Information provided>
------------------------------------

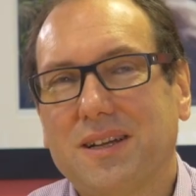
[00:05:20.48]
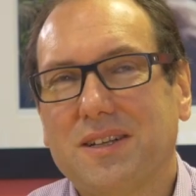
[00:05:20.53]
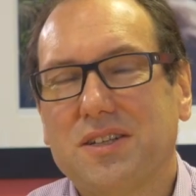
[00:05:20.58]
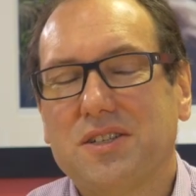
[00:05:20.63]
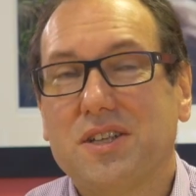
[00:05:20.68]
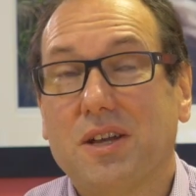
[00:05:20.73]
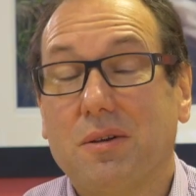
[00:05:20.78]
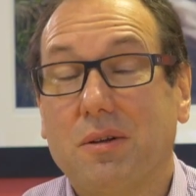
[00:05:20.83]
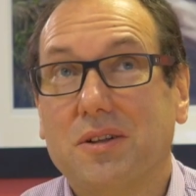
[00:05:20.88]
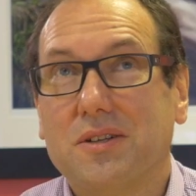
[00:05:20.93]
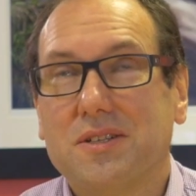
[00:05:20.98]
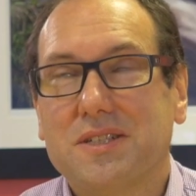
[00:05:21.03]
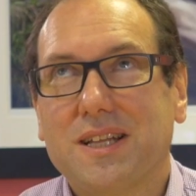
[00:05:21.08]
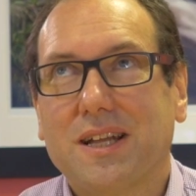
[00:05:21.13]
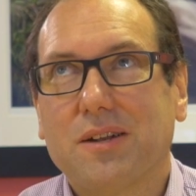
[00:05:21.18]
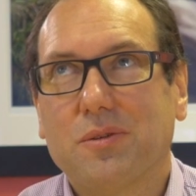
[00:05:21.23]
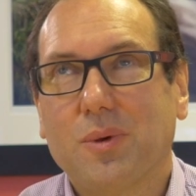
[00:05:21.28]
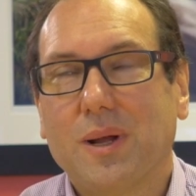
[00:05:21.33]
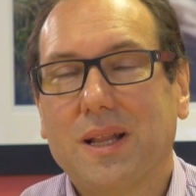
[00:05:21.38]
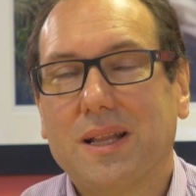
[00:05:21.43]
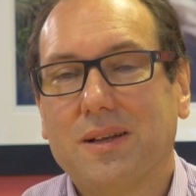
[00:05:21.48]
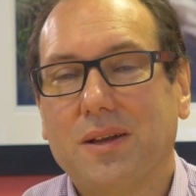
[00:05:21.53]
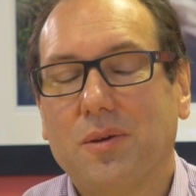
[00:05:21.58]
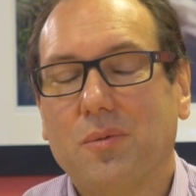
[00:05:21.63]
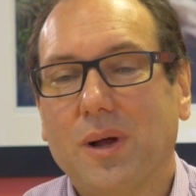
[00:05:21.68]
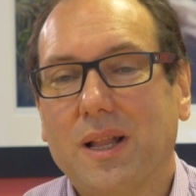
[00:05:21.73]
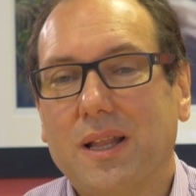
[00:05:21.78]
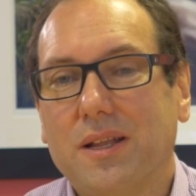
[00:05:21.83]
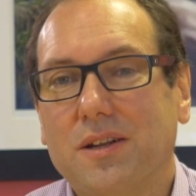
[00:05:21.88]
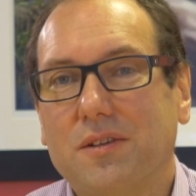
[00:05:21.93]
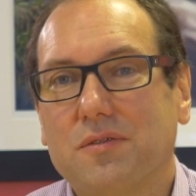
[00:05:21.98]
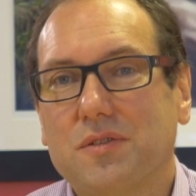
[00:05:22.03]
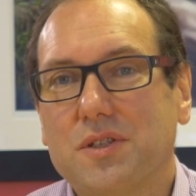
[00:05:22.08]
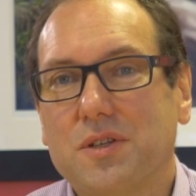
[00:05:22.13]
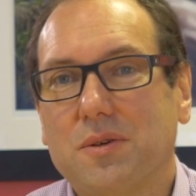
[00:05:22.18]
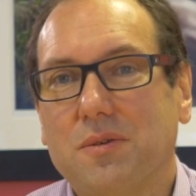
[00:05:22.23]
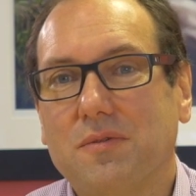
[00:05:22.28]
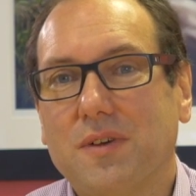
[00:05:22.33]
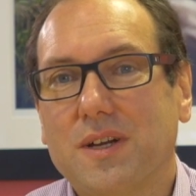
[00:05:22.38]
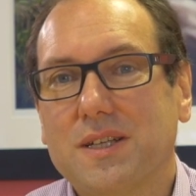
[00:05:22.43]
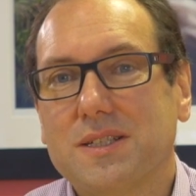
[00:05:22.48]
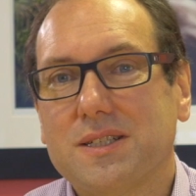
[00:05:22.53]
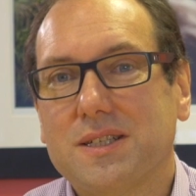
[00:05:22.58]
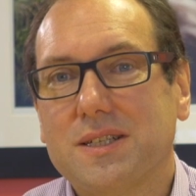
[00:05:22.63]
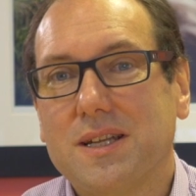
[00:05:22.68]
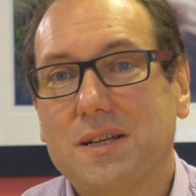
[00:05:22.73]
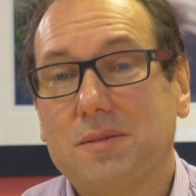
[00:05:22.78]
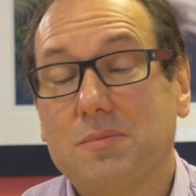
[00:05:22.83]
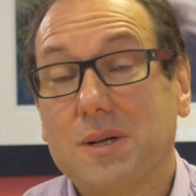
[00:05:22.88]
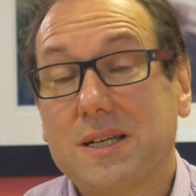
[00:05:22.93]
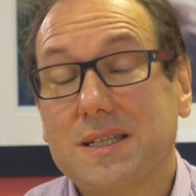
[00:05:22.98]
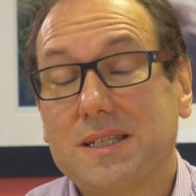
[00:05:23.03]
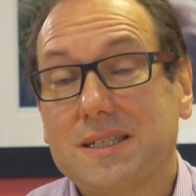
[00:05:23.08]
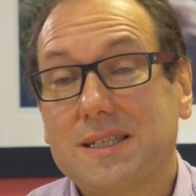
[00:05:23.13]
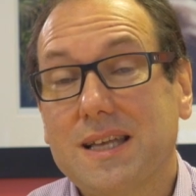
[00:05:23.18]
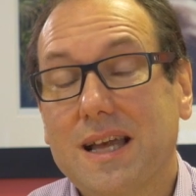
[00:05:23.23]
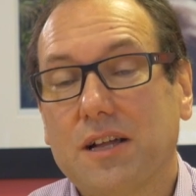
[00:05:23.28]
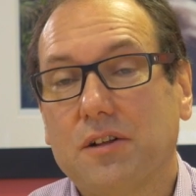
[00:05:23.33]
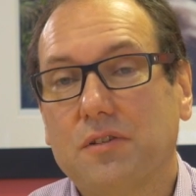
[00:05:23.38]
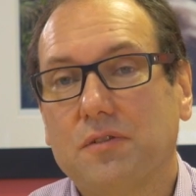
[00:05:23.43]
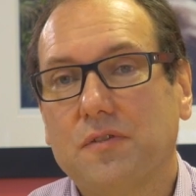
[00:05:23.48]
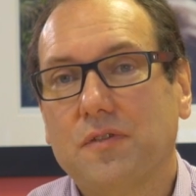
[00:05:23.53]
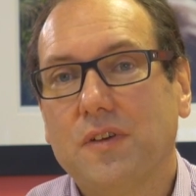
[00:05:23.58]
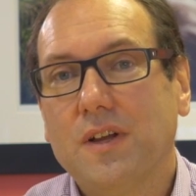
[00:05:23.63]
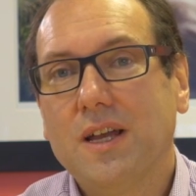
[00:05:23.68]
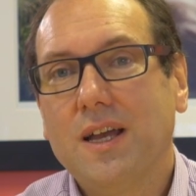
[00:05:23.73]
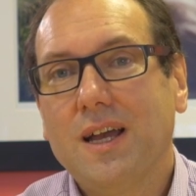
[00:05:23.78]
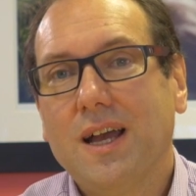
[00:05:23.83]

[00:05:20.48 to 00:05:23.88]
I just don't understand it well enough to invest in it myself.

------------------------------------

Work task> Precisely those lines above that run from the line with "[00:05:20.98]" up to and including the line with "[00:05:23.83]" are to be set down, with the pictures omitted.

Solution to this exercise>
[00:05:20.98]
[00:05:21.03]
[00:05:21.08]
[00:05:21.13]
[00:05:21.18]
[00:05:21.23]
[00:05:21.28]
[00:05:21.33]
[00:05:21.38]
[00:05:21.43]
[00:05:21.48]
[00:05:21.53]
[00:05:21.58]
[00:05:21.63]
[00:05:21.68]
[00:05:21.73]
[00:05:21.78]
[00:05:21.83]
[00:05:21.88]
[00:05:21.93]
[00:05:21.98]
[00:05:22.03]
[00:05:22.08]
[00:05:22.13]
[00:05:22.18]
[00:05:22.23]
[00:05:22.28]
[00:05:22.33]
[00:05:22.38]
[00:05:22.43]
[00:05:22.48]
[00:05:22.53]
[00:05:22.58]
[00:05:22.63]
[00:05:22.68]
[00:05:22.73]
[00:05:22.78]
[00:05:22.83]
[00:05:22.88]
[00:05:22.93]
[00:05:22.98]
[00:05:23.03]
[00:05:23.08]
[00:05:23.13]
[00:05:23.18]
[00:05:23.23]
[00:05:23.28]
[00:05:23.33]
[00:05:23.38]
[00:05:23.43]
[00:05:23.48]
[00:05:23.53]
[00:05:23.58]
[00:05:23.63]
[00:05:23.68]
[00:05:23.73]
[00:05:23.78]
[00:05:23.83]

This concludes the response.